End of Semeter Reflection - Fall 14

Each semester of seminary, I post a reflection.  I’m grateful for those who have followed these posts and offered encouragement along the way.  I’m 7/8ths done, so this is my second to last post!

I had two classes this semester—Senior Capstone and Social Ethics (which I took at Bethel Seminary).


This pic of line dancing in the café is so
illustrative of my seminary experience.
Senior Capstone was a journey down seminary-lane with people who have become incredible traveling friends.  During this class I realized that seminary has been an incredible gift to me, a gift which many people have contributed to (some knowingly and some unknowingly): the WI Conference of the United Methodist Church, the Dayton family, the alumni of United, UMC Board of Higher Ed, Paul Christensen, Patt Christensen, Jane Souhrada, and Cheryl and Rick Lamon.  I certainly got an education/training, but the greater gift was the blessing of my seminary friendships.  Every time I was on campus, I just tried to soak in the presence of my peers, realizing that this won’t last forever. 

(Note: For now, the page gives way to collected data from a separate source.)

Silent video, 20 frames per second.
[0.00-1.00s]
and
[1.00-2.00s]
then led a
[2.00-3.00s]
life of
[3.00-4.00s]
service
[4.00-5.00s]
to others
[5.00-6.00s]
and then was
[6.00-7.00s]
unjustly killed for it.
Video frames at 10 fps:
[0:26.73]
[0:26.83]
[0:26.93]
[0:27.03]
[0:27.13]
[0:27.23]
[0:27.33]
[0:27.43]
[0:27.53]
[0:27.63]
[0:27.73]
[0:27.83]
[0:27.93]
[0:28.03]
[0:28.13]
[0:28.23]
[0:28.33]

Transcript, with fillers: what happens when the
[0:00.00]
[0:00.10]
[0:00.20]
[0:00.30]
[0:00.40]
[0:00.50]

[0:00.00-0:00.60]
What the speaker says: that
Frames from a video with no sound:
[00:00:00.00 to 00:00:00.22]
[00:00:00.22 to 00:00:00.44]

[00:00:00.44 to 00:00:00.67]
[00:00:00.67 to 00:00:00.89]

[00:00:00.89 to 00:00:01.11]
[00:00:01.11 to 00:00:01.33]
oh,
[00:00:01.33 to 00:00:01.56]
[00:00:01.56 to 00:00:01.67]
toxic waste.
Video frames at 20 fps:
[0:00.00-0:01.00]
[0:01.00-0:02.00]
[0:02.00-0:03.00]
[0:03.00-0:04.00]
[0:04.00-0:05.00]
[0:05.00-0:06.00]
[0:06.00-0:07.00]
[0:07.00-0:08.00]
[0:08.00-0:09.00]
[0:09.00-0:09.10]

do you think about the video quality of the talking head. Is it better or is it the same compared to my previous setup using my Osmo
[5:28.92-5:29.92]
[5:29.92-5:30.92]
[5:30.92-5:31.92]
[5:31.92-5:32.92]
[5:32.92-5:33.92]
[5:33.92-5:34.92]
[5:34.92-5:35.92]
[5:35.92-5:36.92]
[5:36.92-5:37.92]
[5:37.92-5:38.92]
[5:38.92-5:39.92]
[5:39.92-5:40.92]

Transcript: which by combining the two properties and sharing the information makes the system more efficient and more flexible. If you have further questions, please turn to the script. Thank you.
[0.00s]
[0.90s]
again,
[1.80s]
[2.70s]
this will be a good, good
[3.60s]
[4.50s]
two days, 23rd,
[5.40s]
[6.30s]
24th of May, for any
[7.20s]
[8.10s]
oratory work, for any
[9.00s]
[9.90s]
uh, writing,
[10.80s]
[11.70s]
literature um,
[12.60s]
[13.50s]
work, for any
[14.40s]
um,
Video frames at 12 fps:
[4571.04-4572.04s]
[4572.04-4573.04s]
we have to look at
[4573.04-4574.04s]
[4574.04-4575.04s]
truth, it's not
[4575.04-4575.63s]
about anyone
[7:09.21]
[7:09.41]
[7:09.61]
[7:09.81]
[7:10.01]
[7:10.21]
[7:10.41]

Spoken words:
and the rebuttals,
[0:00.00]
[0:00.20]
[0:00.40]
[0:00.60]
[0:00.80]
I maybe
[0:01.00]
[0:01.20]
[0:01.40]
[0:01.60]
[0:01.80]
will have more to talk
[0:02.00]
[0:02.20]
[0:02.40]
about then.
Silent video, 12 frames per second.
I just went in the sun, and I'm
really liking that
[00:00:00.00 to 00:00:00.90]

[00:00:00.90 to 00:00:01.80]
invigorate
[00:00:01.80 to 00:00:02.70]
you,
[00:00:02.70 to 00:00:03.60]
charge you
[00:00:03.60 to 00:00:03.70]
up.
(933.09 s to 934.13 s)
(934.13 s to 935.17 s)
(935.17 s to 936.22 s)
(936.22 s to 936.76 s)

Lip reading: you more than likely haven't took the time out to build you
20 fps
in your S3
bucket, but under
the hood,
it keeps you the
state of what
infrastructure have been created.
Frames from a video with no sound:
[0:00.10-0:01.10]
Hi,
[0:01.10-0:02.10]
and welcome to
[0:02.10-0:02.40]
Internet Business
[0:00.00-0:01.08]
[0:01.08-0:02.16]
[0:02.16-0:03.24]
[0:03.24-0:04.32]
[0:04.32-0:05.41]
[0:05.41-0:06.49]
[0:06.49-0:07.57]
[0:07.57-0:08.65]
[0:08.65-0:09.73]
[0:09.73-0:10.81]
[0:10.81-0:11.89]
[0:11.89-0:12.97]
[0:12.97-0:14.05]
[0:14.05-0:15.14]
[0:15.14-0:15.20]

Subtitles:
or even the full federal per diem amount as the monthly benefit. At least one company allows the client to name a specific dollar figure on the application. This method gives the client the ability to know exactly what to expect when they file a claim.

I took Social Ethics at Bethel Seminary (Southern Baptist) because I knew I needed to expand my dialogue partners on social issues and learn to engage the evangelical community.  As a Methodist, the roots of my tradition are evangelical.  When in college, I was deeply involved in and influenced by evangelical organizations (Campus Crusade and Intervarsity).  But over time, I have made some shifts in my spirituality, and because of that, I have become unaware of the conversations happening within evangelicalism about social issues. 

I have to admit I went into the class with assumptions; many turned out to be untrue.  For example, not all evangelicals are fundamentalists.  And their faith is far more dynamic than I expected—they are changing their minds on many issues (gender roles, creation care, etc.).  And they are humble about their evolving faith.  I am very grateful for the experience at Bethel and my fellow students there.

Here’s where I found the stumbling blocks in dialoguing…

First, they have an unspoken understanding about how to approach the Bible.  It took me awhile to catch on.  They call it “high view of Scripture,” which essentially means they must apply the same level of seriousness to all parts of Scripture, not prioritizing, like mainline Christians do.  This requires them finding a way to deal with icky Scripture—like head coverings for women.  I simply say something like head coverings is a cultural thing and isn’t an indicator of God’s eternal message, but I watched classmates do Scriptural acrobatics with passages like this, twisting and turning in order to find a way out. 

Second, they interpret all text through a larger theological lens: the metanarrative of the creation, fall, salvation/atonement, and re-consummation.  I have a different Biblical metanarrative at work—belonging, calling, God refusing separation/salvation, and indwelling.  When you are reading the Bible through a completely different metanarrative than your dialogue partner, it's hard to have the same conversation about how the Bible narrative speaks to social issues.  Speaking of having the same conversation....    

Third, on some social issues, the mainline church and evangelical church are indeed having the same conversation, like creation care, economic justice, racism, etc.  But on other issues, we are both talking about the issue but having different conversations about it.  For example, they are discussing egalitarianism and complementarianism when it comes to gender roles, whereas my type of Christians are discussing the gender binary.  Evangelicals are grappling with whether GLBTQI relationships are sinful, while mainliners are working to create reconciliation ministries and celebrating same-gendered relationships.  Same issue, different conversations.       

Taking this class at Bethel and two other classes at Luther Seminary were incredible opportunities.  I'm grateful the Minnesota seminaries work together in a consortium so students can take credits across schools for our degrees.  This feels like an example of Christian unity.